Brief:
Transcribe the whole listing below without changing a word, but leave out every image.

Extracted entries:

|---|

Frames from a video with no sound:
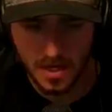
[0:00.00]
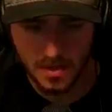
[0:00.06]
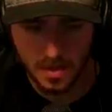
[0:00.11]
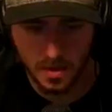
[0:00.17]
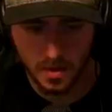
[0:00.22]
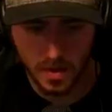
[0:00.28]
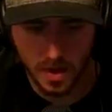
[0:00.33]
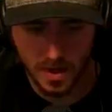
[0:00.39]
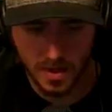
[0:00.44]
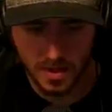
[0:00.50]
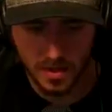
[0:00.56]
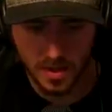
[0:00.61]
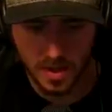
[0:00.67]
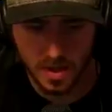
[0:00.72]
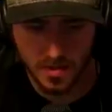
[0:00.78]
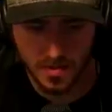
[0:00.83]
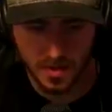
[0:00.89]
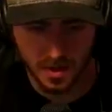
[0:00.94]
do? I did
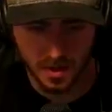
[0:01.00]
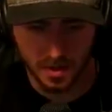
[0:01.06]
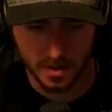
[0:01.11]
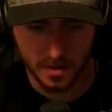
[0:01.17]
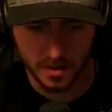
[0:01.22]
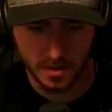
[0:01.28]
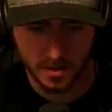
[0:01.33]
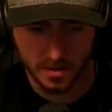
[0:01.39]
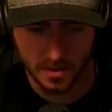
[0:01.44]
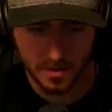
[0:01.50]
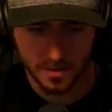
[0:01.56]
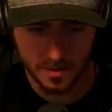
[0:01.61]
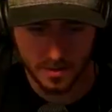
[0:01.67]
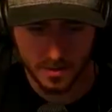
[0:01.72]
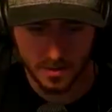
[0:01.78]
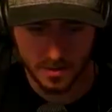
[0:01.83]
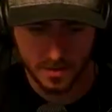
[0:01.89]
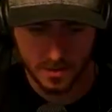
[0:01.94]
nothing. Wait, is that
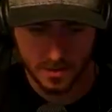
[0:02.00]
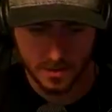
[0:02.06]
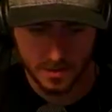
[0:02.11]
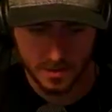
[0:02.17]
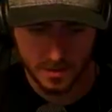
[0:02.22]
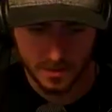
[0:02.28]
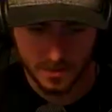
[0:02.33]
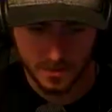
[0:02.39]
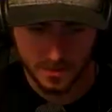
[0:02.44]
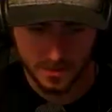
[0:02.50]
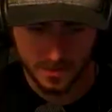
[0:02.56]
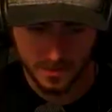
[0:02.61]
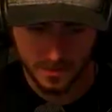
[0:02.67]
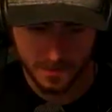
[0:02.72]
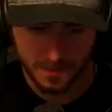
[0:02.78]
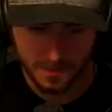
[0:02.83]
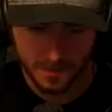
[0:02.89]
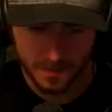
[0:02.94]
Brennan or no? That's Fatty.
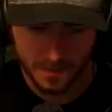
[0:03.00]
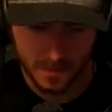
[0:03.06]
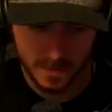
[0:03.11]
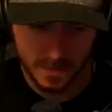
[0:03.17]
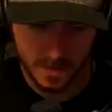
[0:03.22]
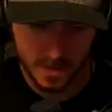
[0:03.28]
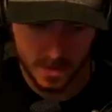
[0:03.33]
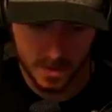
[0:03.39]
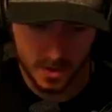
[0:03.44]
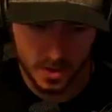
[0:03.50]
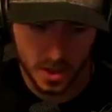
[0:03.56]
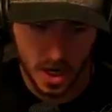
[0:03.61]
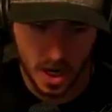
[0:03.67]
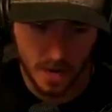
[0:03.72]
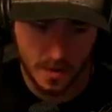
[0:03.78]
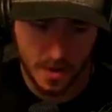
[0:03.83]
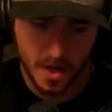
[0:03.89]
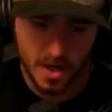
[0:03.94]

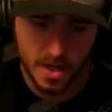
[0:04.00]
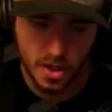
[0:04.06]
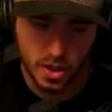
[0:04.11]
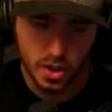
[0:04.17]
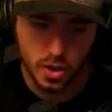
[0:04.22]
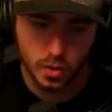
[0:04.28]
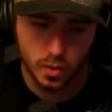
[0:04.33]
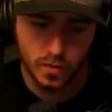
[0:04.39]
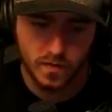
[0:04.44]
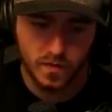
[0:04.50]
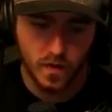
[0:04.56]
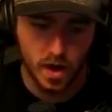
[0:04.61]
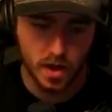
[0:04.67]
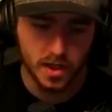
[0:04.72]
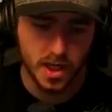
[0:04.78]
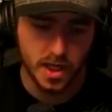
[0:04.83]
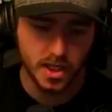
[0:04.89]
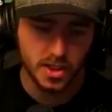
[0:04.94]
Jabba, you
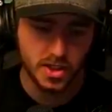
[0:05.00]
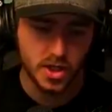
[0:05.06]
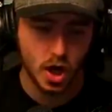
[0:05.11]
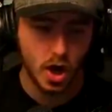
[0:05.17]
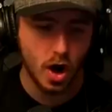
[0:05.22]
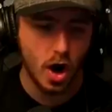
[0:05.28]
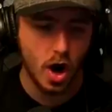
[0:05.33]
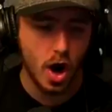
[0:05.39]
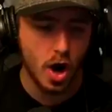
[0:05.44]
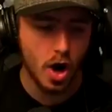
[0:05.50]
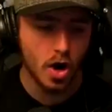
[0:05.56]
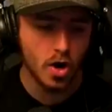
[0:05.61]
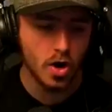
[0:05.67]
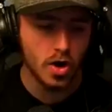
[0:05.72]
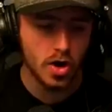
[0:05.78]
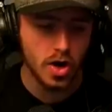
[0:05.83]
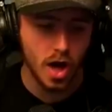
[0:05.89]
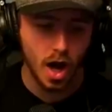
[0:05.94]
fucking
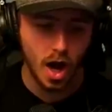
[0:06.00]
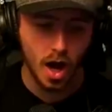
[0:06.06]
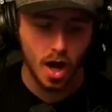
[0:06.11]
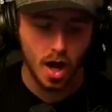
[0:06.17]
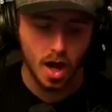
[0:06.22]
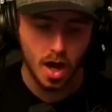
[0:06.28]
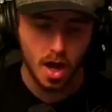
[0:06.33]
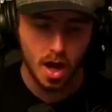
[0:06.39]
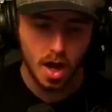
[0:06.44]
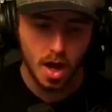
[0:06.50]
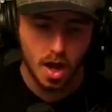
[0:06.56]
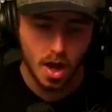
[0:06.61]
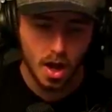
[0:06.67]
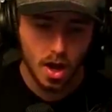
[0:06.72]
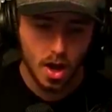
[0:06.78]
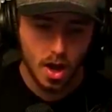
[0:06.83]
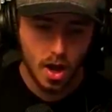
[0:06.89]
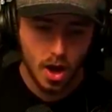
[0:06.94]
turn!
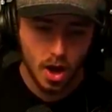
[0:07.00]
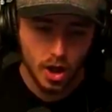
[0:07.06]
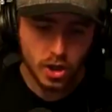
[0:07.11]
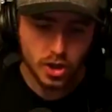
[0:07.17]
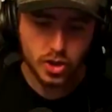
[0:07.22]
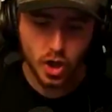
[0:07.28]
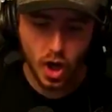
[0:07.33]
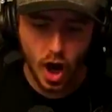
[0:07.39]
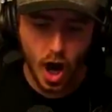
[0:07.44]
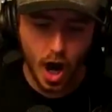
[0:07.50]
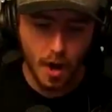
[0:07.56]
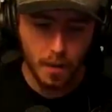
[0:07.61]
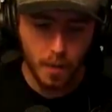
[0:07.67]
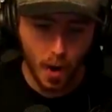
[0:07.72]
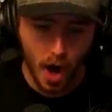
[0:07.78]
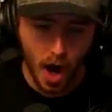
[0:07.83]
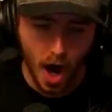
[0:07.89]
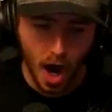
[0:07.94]

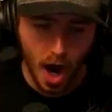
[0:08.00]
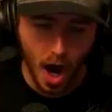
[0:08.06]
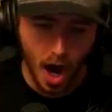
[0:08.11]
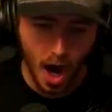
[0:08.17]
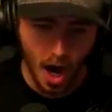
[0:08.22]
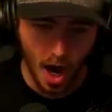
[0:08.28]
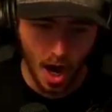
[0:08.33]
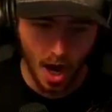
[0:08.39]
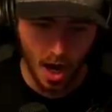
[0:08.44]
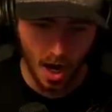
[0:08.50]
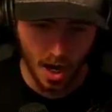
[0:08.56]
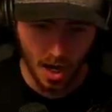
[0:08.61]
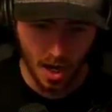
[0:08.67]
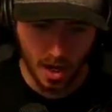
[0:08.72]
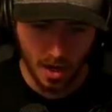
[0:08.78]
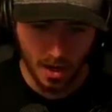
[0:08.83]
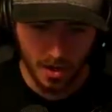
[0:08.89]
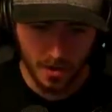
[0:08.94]

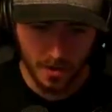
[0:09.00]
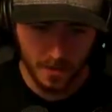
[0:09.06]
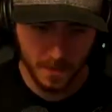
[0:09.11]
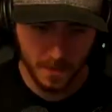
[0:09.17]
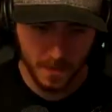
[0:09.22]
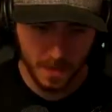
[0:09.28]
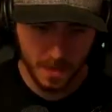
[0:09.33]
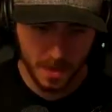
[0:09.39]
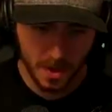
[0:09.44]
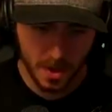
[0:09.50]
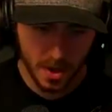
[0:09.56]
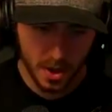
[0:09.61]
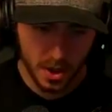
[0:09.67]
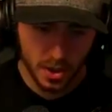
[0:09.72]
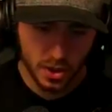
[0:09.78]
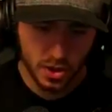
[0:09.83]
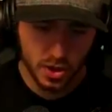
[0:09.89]
Jabba! Who's in the white cup?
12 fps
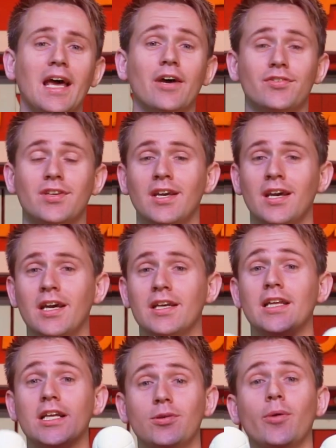left.
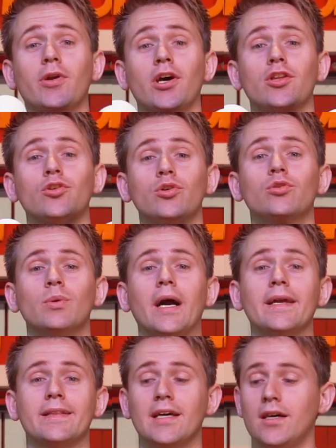That's what we're gonna do
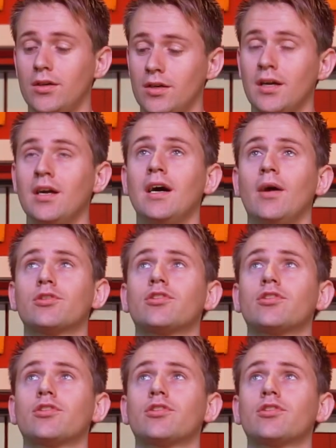right now. I'll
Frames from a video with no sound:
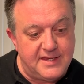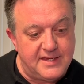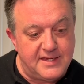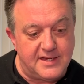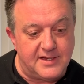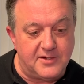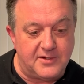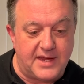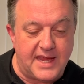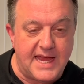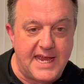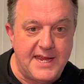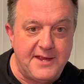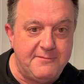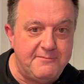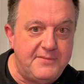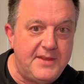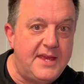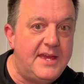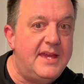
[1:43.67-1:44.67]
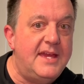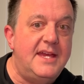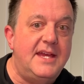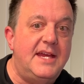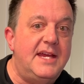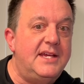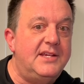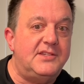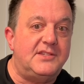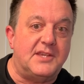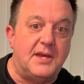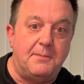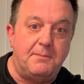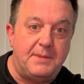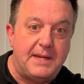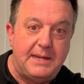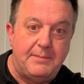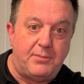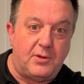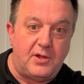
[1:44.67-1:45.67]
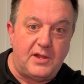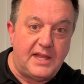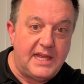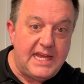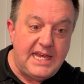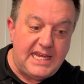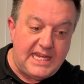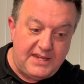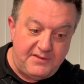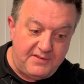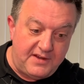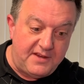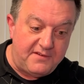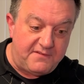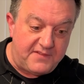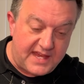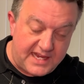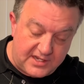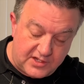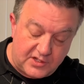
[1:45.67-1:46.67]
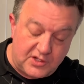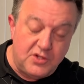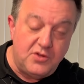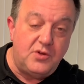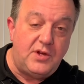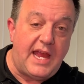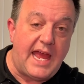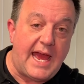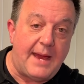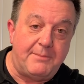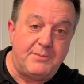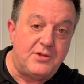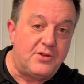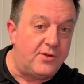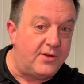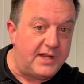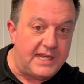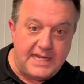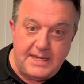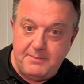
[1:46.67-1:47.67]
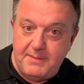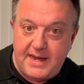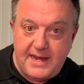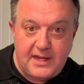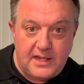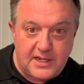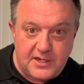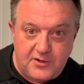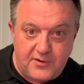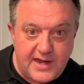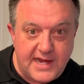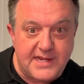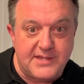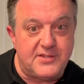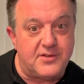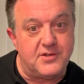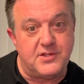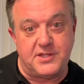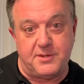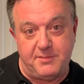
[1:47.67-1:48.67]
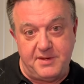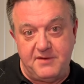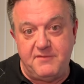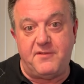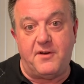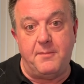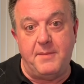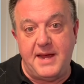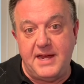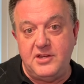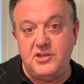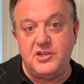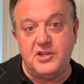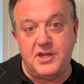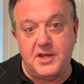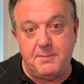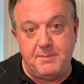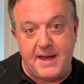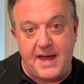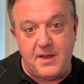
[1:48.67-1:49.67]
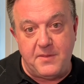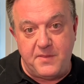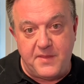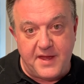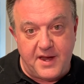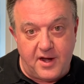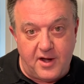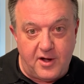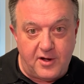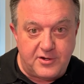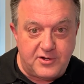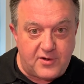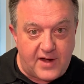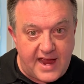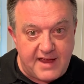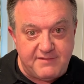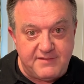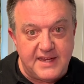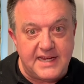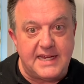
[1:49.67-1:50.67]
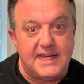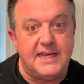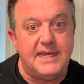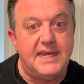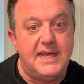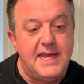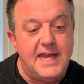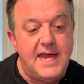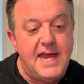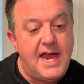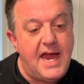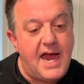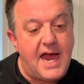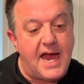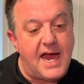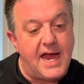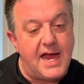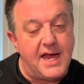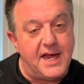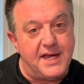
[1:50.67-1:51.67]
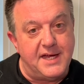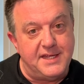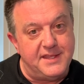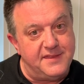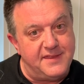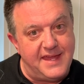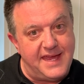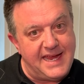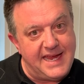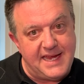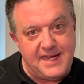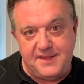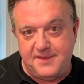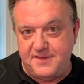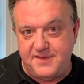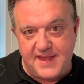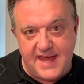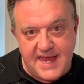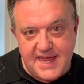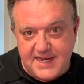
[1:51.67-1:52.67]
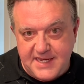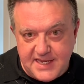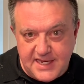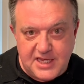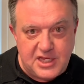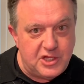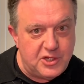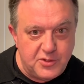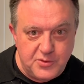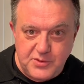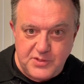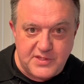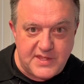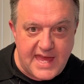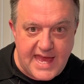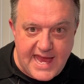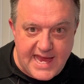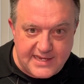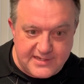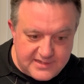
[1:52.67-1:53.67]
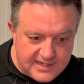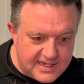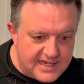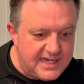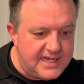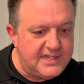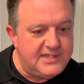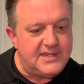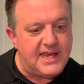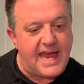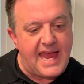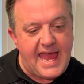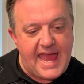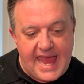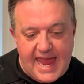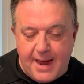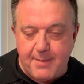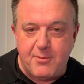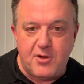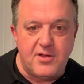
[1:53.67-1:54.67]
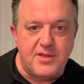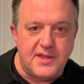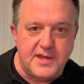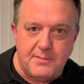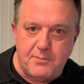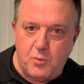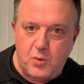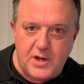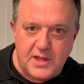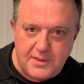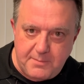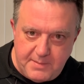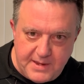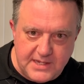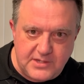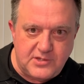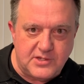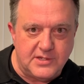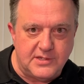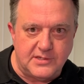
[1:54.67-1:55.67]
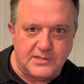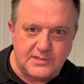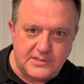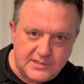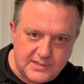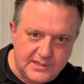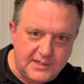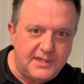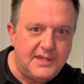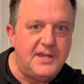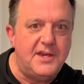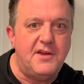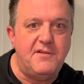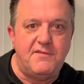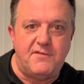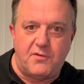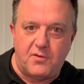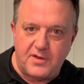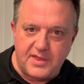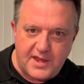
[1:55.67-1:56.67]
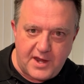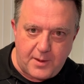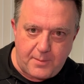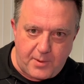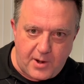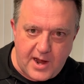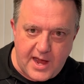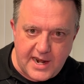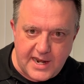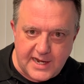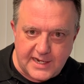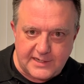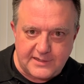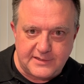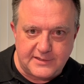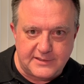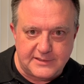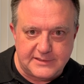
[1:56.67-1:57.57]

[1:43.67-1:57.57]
Okay? Some people, even if they do capture an email address or some information about their traffic, they then use that to hammer them with pitches for their product.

|---|

Output of the exercise:
Frames from a video with no sound:
[0:00.00]
[0:00.06]
[0:00.11]
[0:00.17]
[0:00.22]
[0:00.28]
[0:00.33]
[0:00.39]
[0:00.44]
[0:00.50]
[0:00.56]
[0:00.61]
[0:00.67]
[0:00.72]
[0:00.78]
[0:00.83]
[0:00.89]
[0:00.94]
do? I did
[0:01.00]
[0:01.06]
[0:01.11]
[0:01.17]
[0:01.22]
[0:01.28]
[0:01.33]
[0:01.39]
[0:01.44]
[0:01.50]
[0:01.56]
[0:01.61]
[0:01.67]
[0:01.72]
[0:01.78]
[0:01.83]
[0:01.89]
[0:01.94]
nothing. Wait, is that
[0:02.00]
[0:02.06]
[0:02.11]
[0:02.17]
[0:02.22]
[0:02.28]
[0:02.33]
[0:02.39]
[0:02.44]
[0:02.50]
[0:02.56]
[0:02.61]
[0:02.67]
[0:02.72]
[0:02.78]
[0:02.83]
[0:02.89]
[0:02.94]
Brennan or no? That's Fatty.
[0:03.00]
[0:03.06]
[0:03.11]
[0:03.17]
[0:03.22]
[0:03.28]
[0:03.33]
[0:03.39]
[0:03.44]
[0:03.50]
[0:03.56]
[0:03.61]
[0:03.67]
[0:03.72]
[0:03.78]
[0:03.83]
[0:03.89]
[0:03.94]

[0:04.00]
[0:04.06]
[0:04.11]
[0:04.17]
[0:04.22]
[0:04.28]
[0:04.33]
[0:04.39]
[0:04.44]
[0:04.50]
[0:04.56]
[0:04.61]
[0:04.67]
[0:04.72]
[0:04.78]
[0:04.83]
[0:04.89]
[0:04.94]
Jabba, you
[0:05.00]
[0:05.06]
[0:05.11]
[0:05.17]
[0:05.22]
[0:05.28]
[0:05.33]
[0:05.39]
[0:05.44]
[0:05.50]
[0:05.56]
[0:05.61]
[0:05.67]
[0:05.72]
[0:05.78]
[0:05.83]
[0:05.89]
[0:05.94]
fucking
[0:06.00]
[0:06.06]
[0:06.11]
[0:06.17]
[0:06.22]
[0:06.28]
[0:06.33]
[0:06.39]
[0:06.44]
[0:06.50]
[0:06.56]
[0:06.61]
[0:06.67]
[0:06.72]
[0:06.78]
[0:06.83]
[0:06.89]
[0:06.94]
turn!
[0:07.00]
[0:07.06]
[0:07.11]
[0:07.17]
[0:07.22]
[0:07.28]
[0:07.33]
[0:07.39]
[0:07.44]
[0:07.50]
[0:07.56]
[0:07.61]
[0:07.67]
[0:07.72]
[0:07.78]
[0:07.83]
[0:07.89]
[0:07.94]

[0:08.00]
[0:08.06]
[0:08.11]
[0:08.17]
[0:08.22]
[0:08.28]
[0:08.33]
[0:08.39]
[0:08.44]
[0:08.50]
[0:08.56]
[0:08.61]
[0:08.67]
[0:08.72]
[0:08.78]
[0:08.83]
[0:08.89]
[0:08.94]

[0:09.00]
[0:09.06]
[0:09.11]
[0:09.17]
[0:09.22]
[0:09.28]
[0:09.33]
[0:09.39]
[0:09.44]
[0:09.50]
[0:09.56]
[0:09.61]
[0:09.67]
[0:09.72]
[0:09.78]
[0:09.83]
[0:09.89]
Jabba! Who's in the white cup?
12 fps
left.
That's what we're gonna do
right now. I'll
Frames from a video with no sound:
[1:43.67-1:44.67]
[1:44.67-1:45.67]
[1:45.67-1:46.67]
[1:46.67-1:47.67]
[1:47.67-1:48.67]
[1:48.67-1:49.67]
[1:49.67-1:50.67]
[1:50.67-1:51.67]
[1:51.67-1:52.67]
[1:52.67-1:53.67]
[1:53.67-1:54.67]
[1:54.67-1:55.67]
[1:55.67-1:56.67]
[1:56.67-1:57.57]

[1:43.67-1:57.57]
Okay? Some people, even if they do capture an email address or some information about their traffic, they then use that to hammer them with pitches for their product.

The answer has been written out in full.